(WHAT TO PRODUCE) From the line containing "(578.21 s to 578.61 s)" through the last line of the entries, output the text exactly. Pictures stay out.

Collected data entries
==============================

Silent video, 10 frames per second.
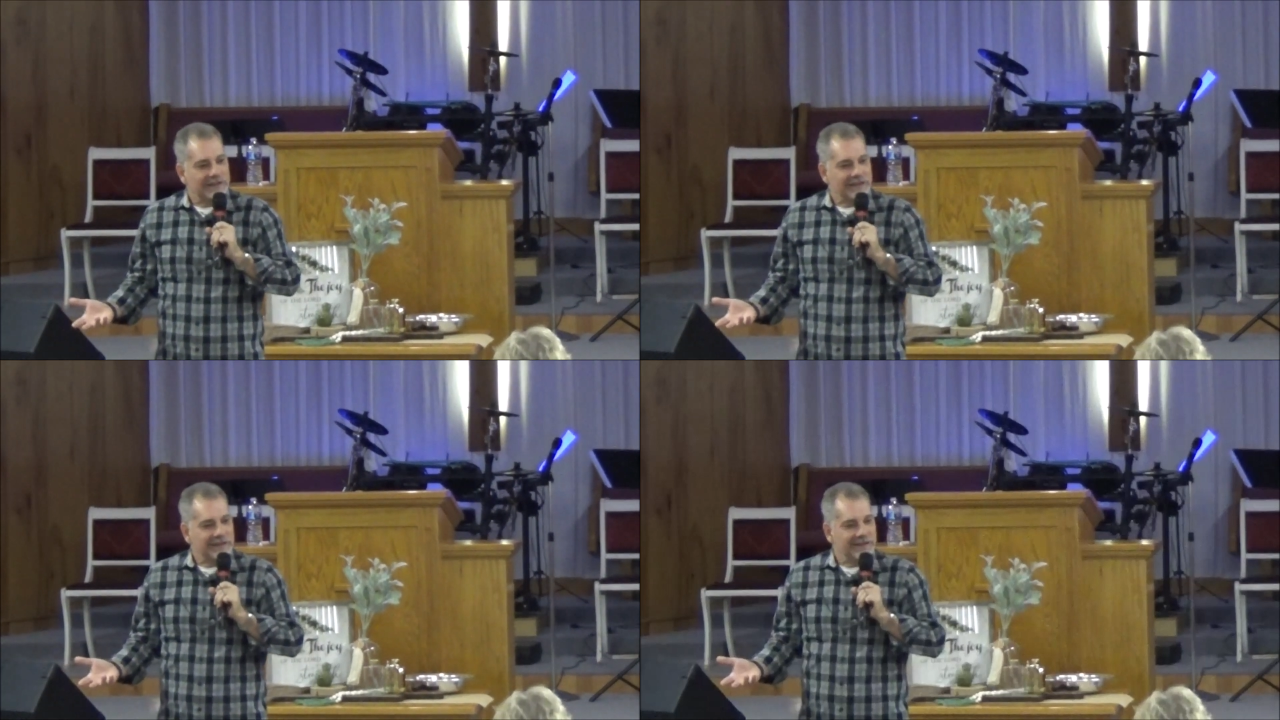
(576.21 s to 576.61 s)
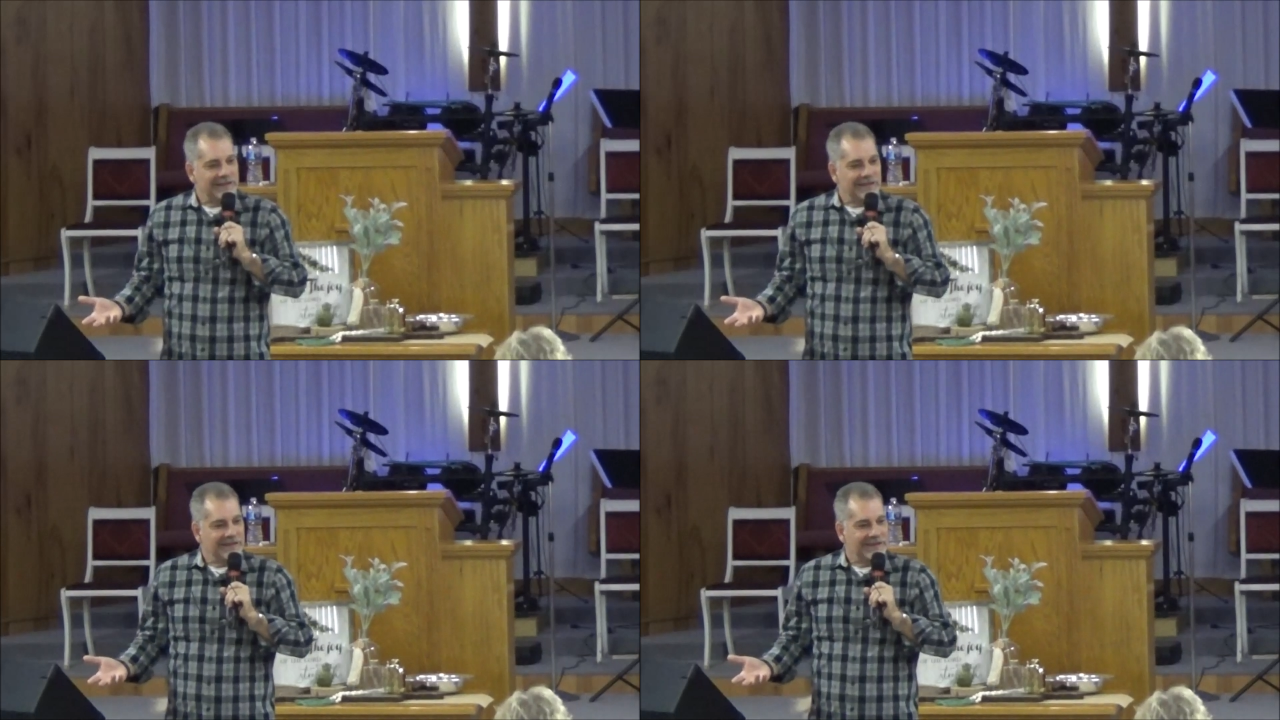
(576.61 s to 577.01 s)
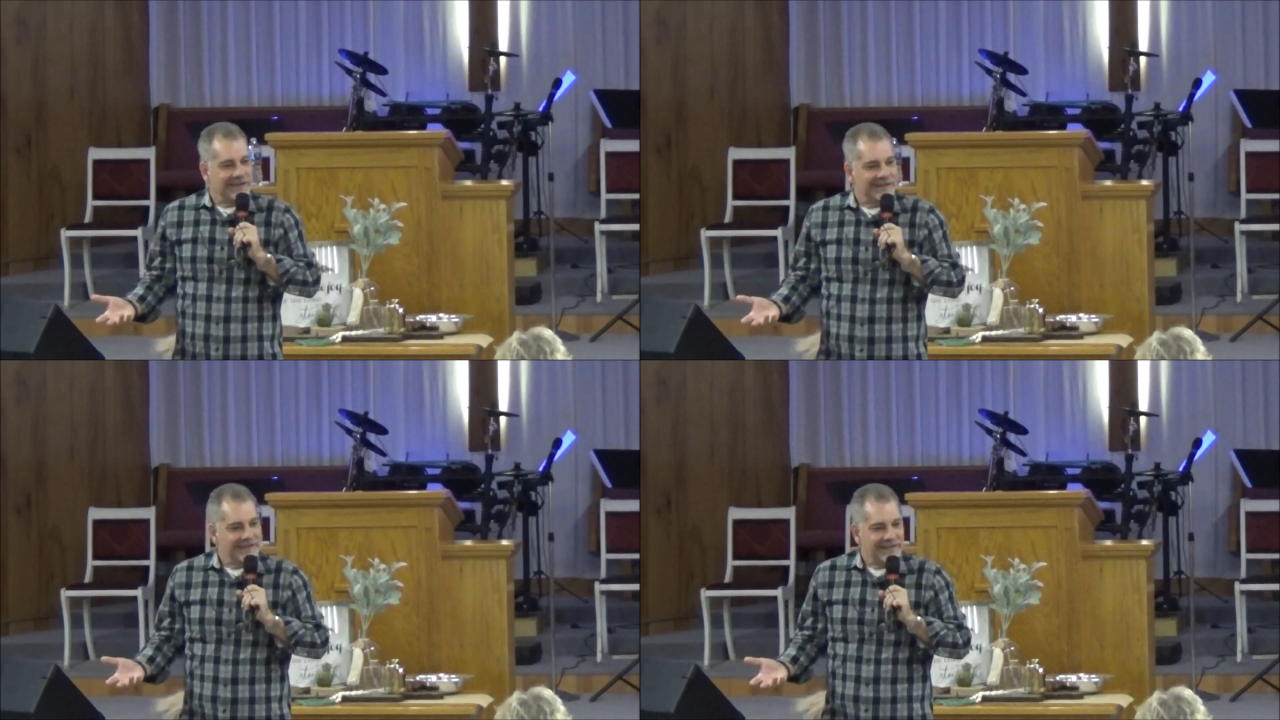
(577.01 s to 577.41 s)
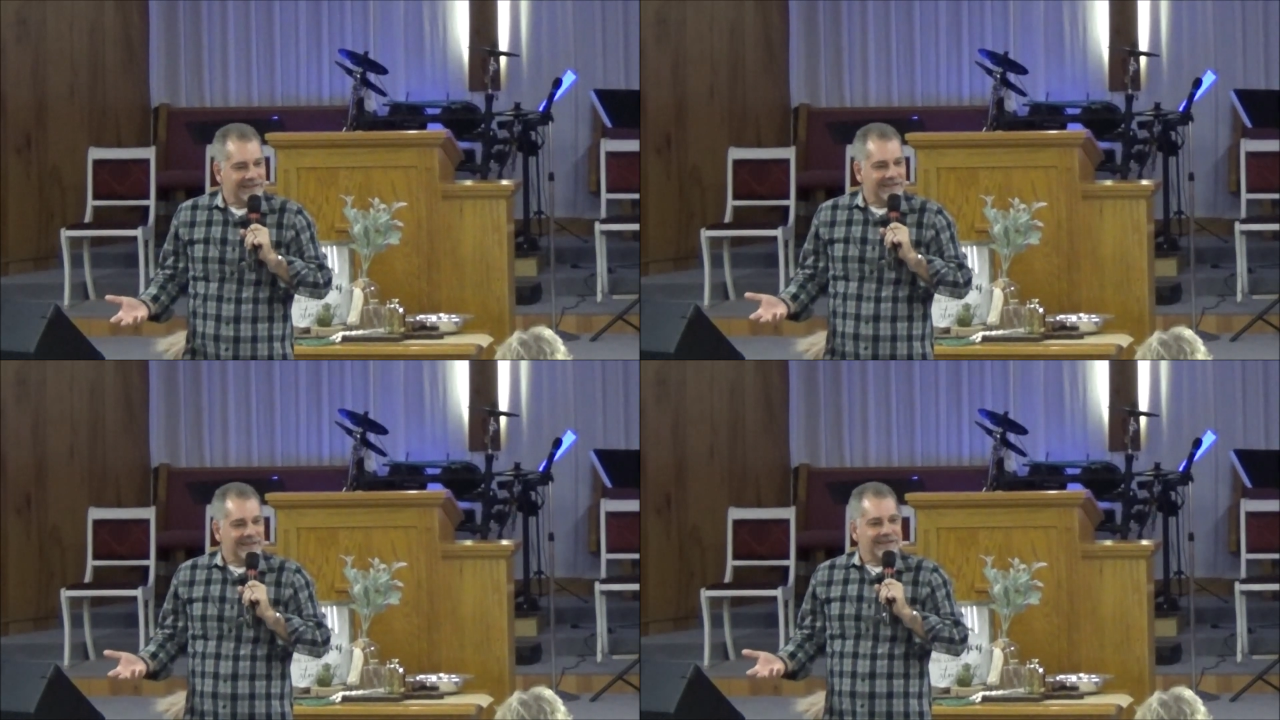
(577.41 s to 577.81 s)

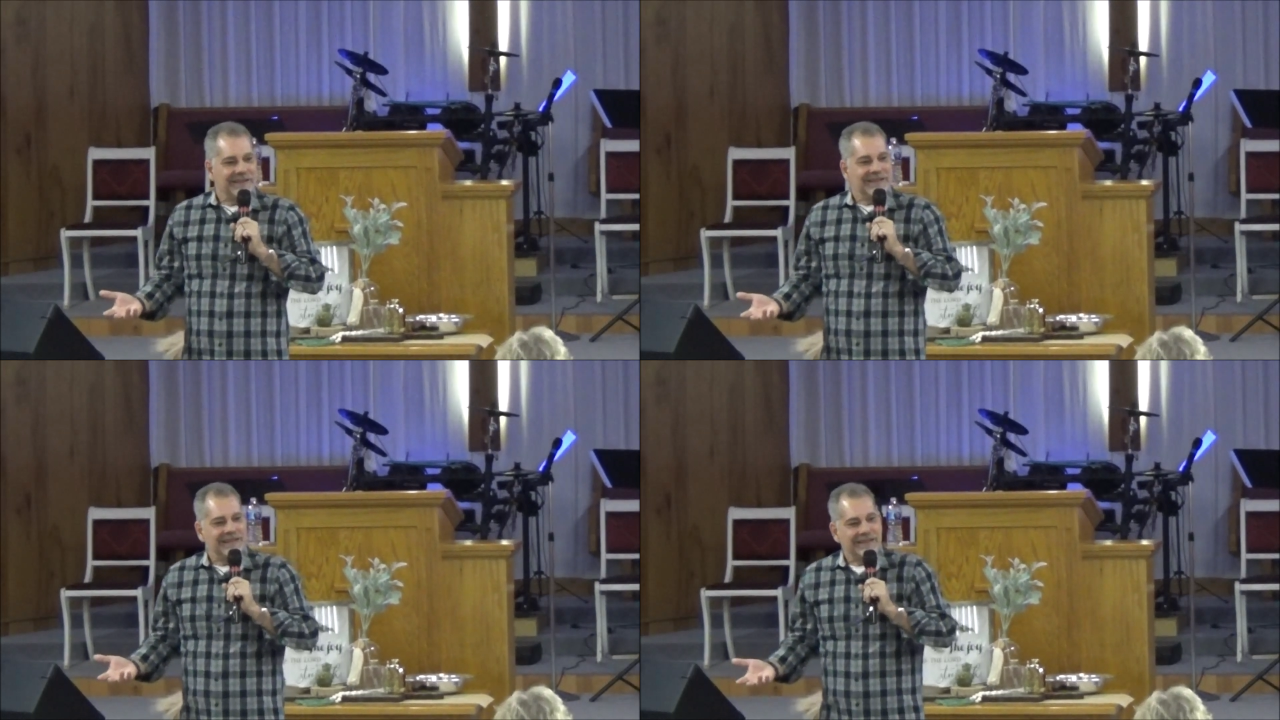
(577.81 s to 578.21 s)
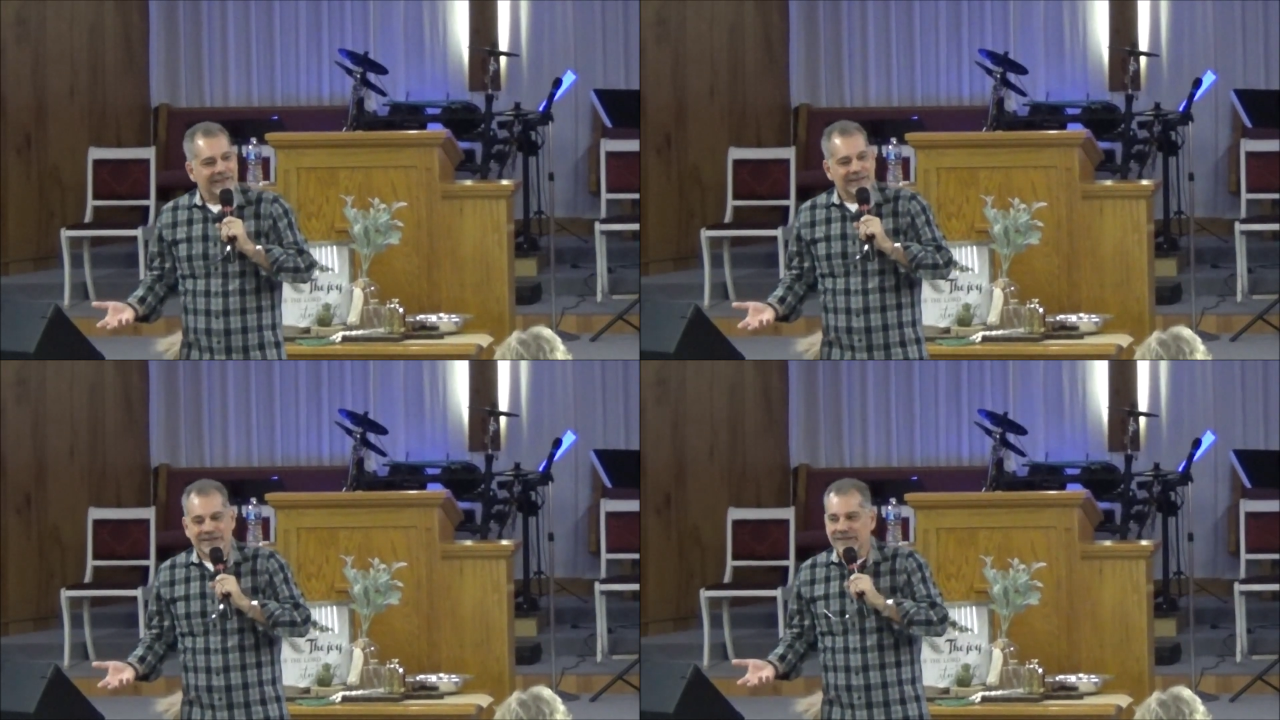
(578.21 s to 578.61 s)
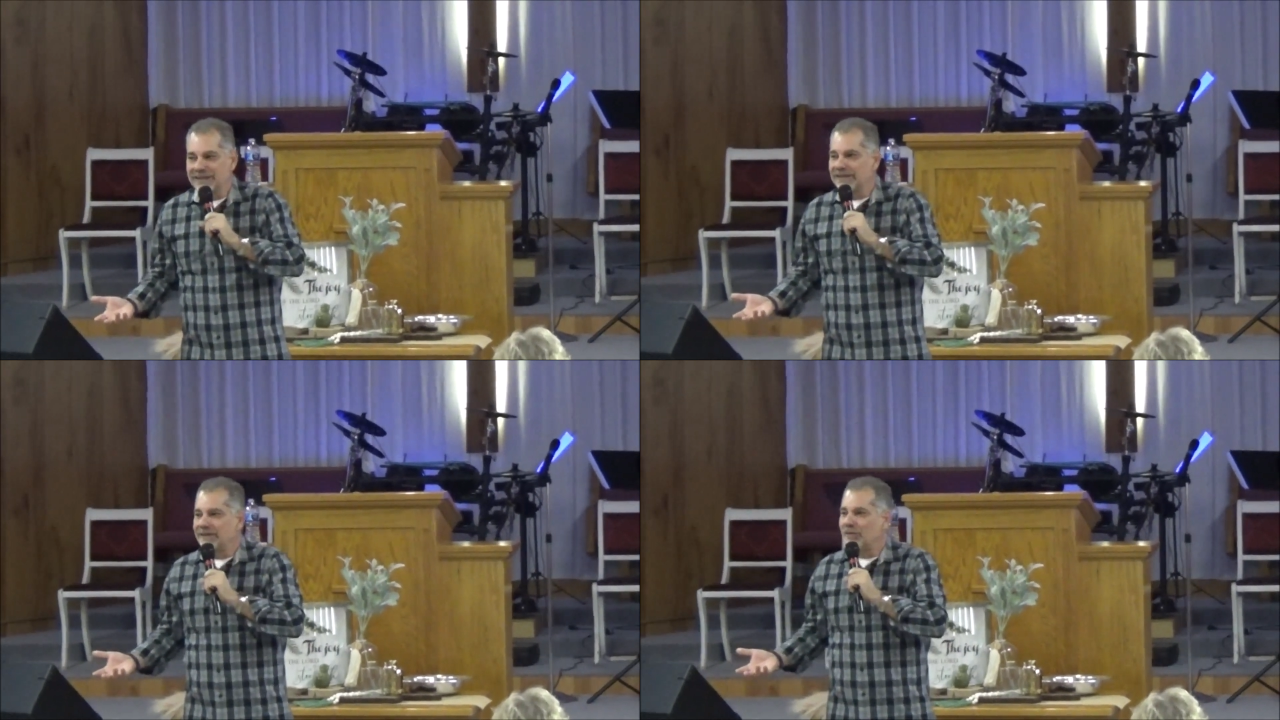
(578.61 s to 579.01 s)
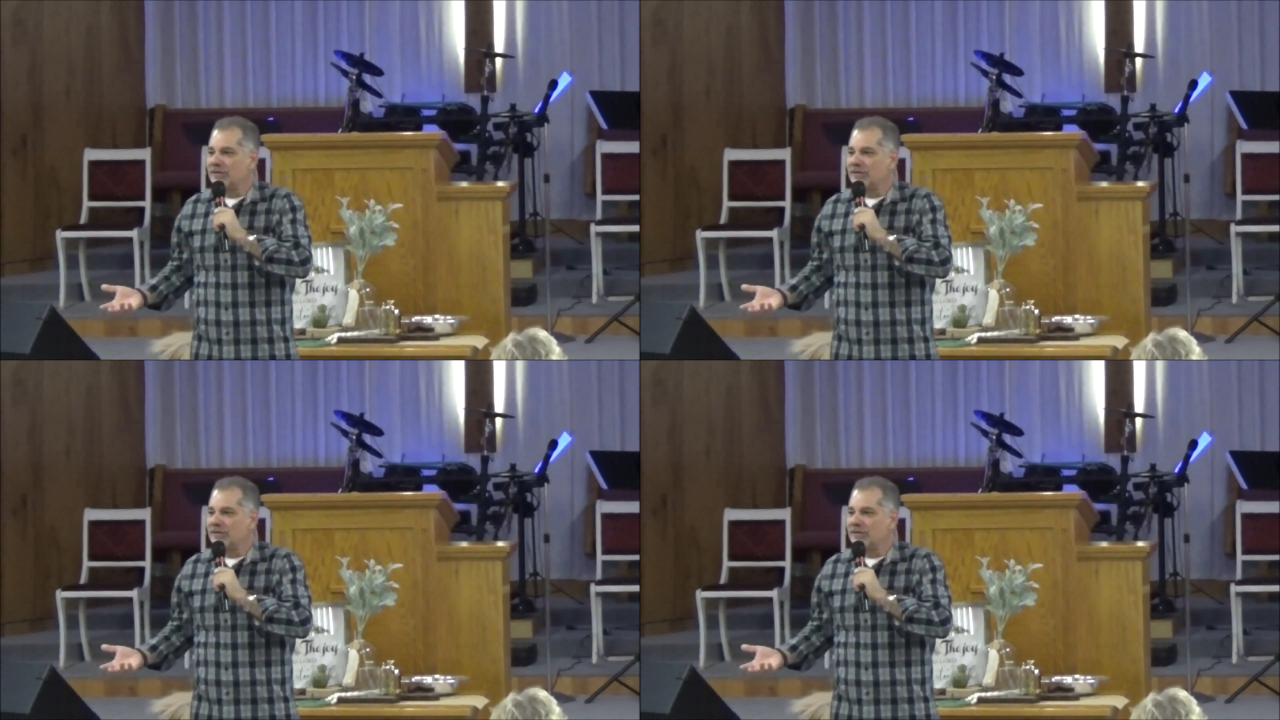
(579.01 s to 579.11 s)
(silence)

==============================

(SOLUTION FOR THIS EXERCISE)
(578.21 s to 578.61 s)
(578.61 s to 579.01 s)
(579.01 s to 579.11 s)
(silence)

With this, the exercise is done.